Pictures excluded, copy all of the data below exactly.
┌─ Source material
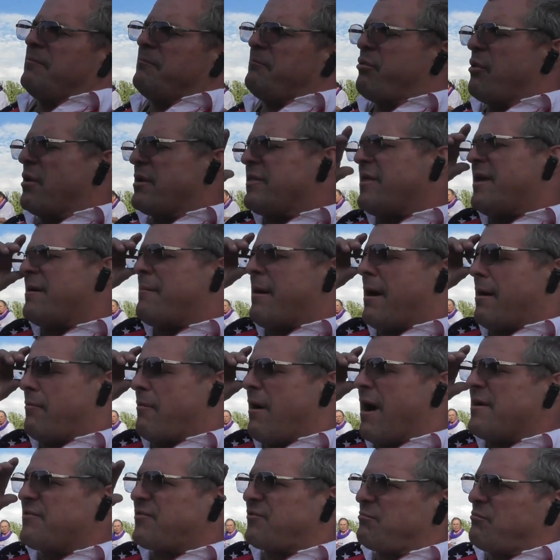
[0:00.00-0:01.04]
Moved to
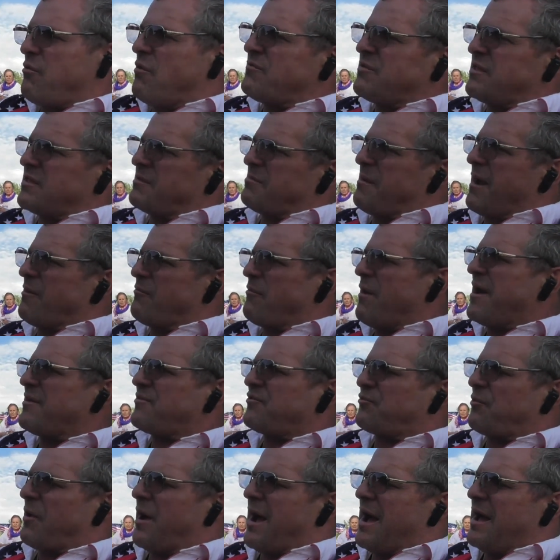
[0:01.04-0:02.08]
my
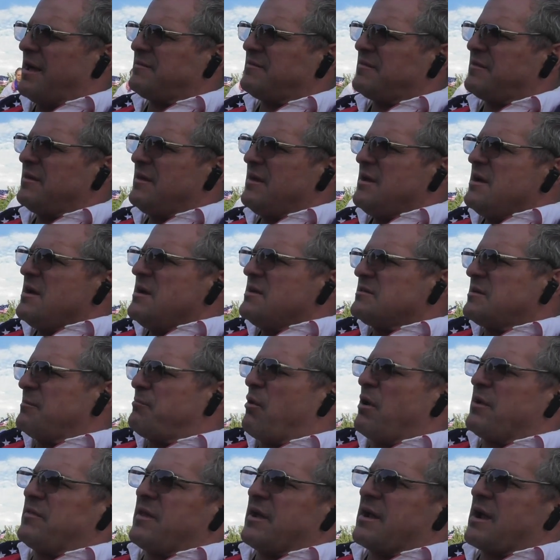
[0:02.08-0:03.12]
restaurant,
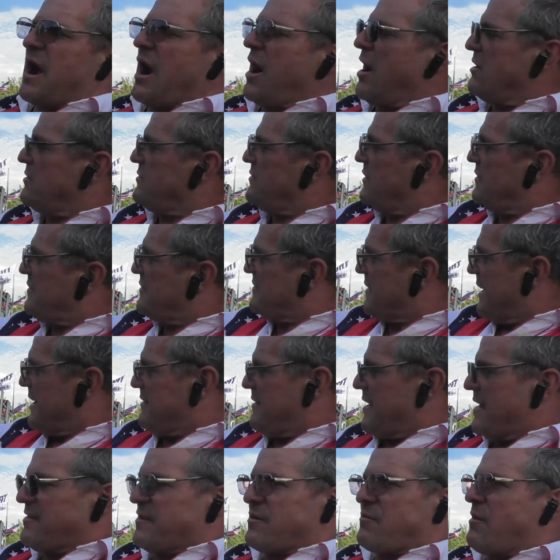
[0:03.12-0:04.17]
put in the garden and set
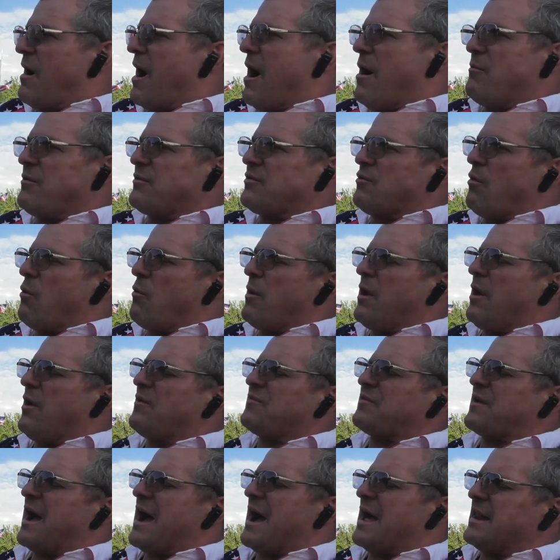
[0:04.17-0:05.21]
it on the ground with no
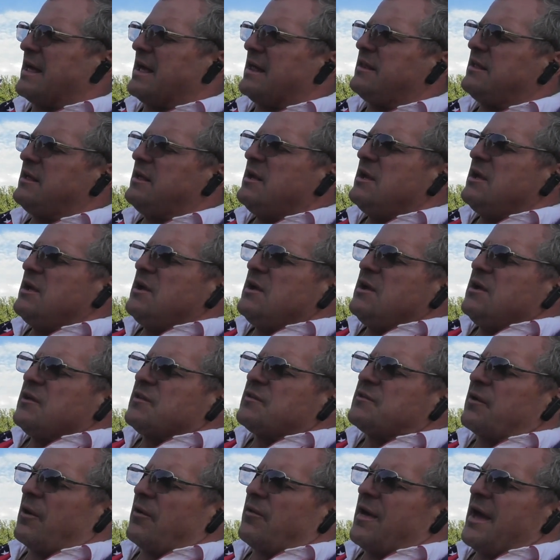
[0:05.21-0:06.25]
wheels on it
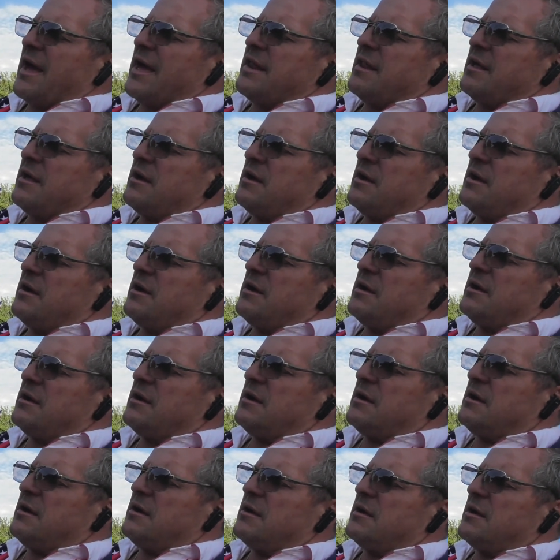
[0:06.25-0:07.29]
so that
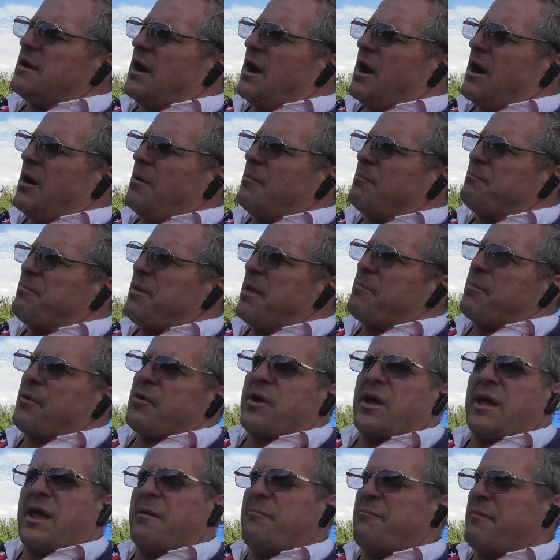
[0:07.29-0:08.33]
people
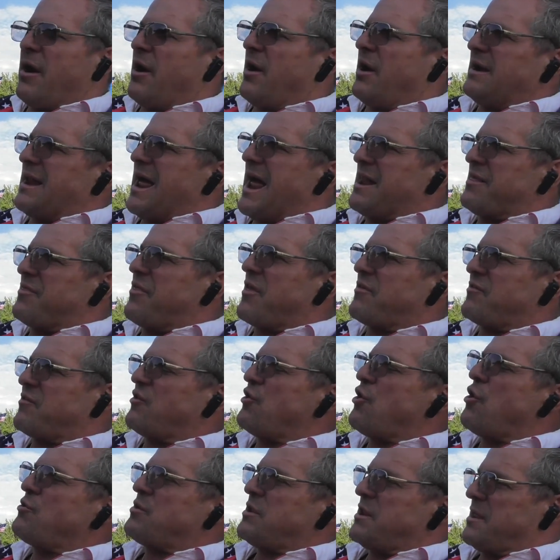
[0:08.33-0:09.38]
could get married on it. There's
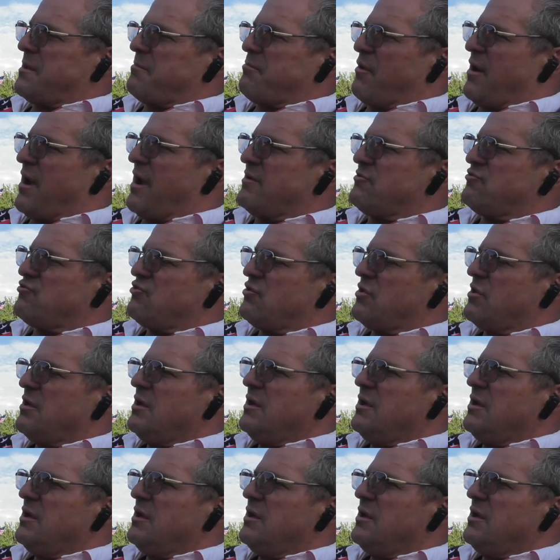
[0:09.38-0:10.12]
a Unity Bridge.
└─
### Written solution
[0:00.00-0:01.04]
Moved to
[0:01.04-0:02.08]
my
[0:02.08-0:03.12]
restaurant,
[0:03.12-0:04.17]
put in the garden and set
[0:04.17-0:05.21]
it on the ground with no
[0:05.21-0:06.25]
wheels on it
[0:06.25-0:07.29]
so that
[0:07.29-0:08.33]
people
[0:08.33-0:09.38]
could get married on it. There's
[0:09.38-0:10.12]
a Unity Bridge.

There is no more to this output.